An exact copy of the data is required. No picture may appear in it.

Items listed in a dataset:
═══
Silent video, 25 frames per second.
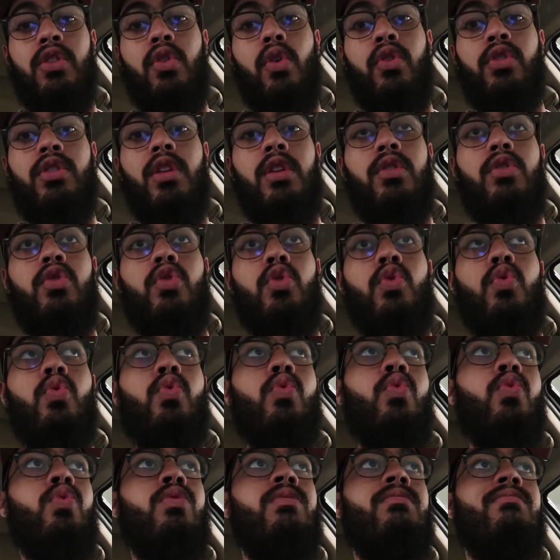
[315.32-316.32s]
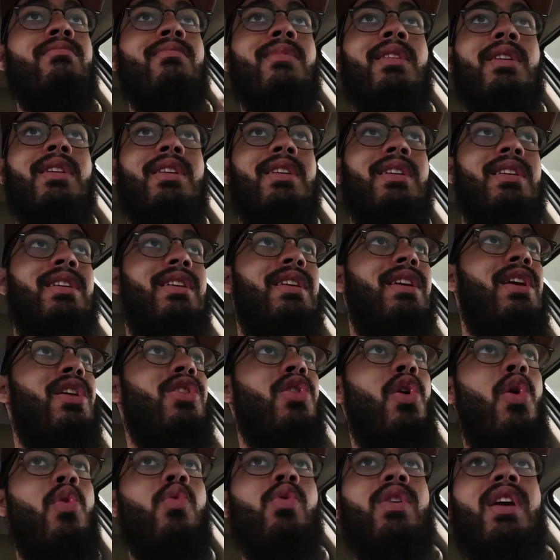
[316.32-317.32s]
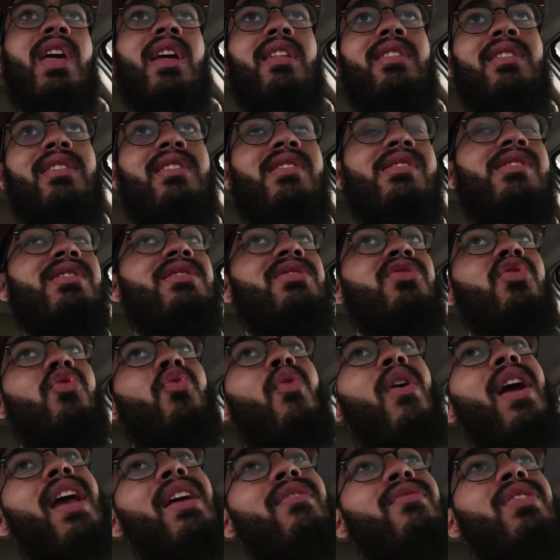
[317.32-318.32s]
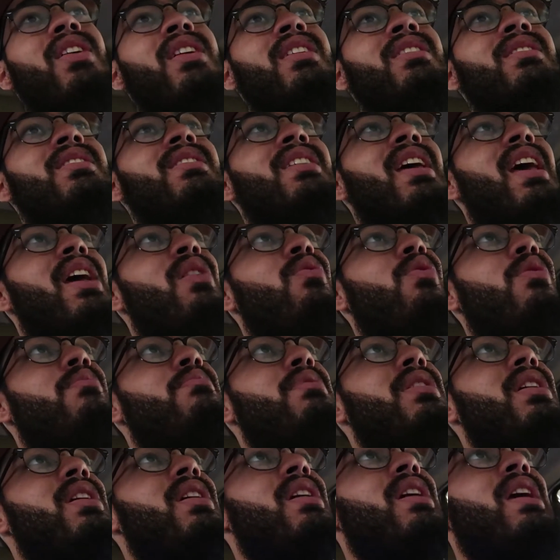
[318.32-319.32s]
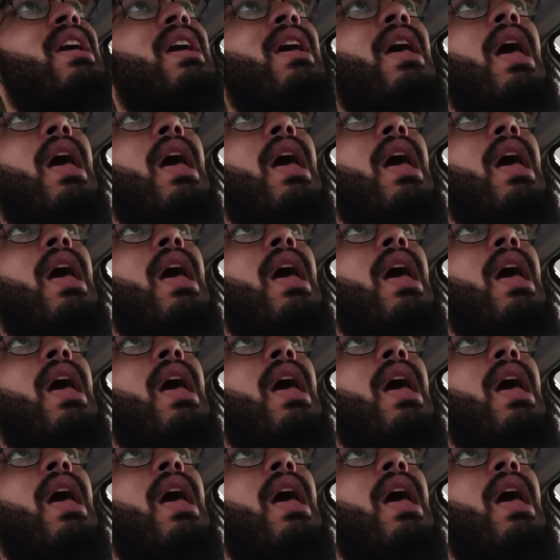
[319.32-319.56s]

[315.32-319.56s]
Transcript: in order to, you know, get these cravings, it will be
═══
**Task response:**
Silent video, 25 frames per second.
[315.32-316.32s]
[316.32-317.32s]
[317.32-318.32s]
[318.32-319.32s]
[319.32-319.56s]

[315.32-319.56s]
Transcript: in order to, you know, get these cravings, it will be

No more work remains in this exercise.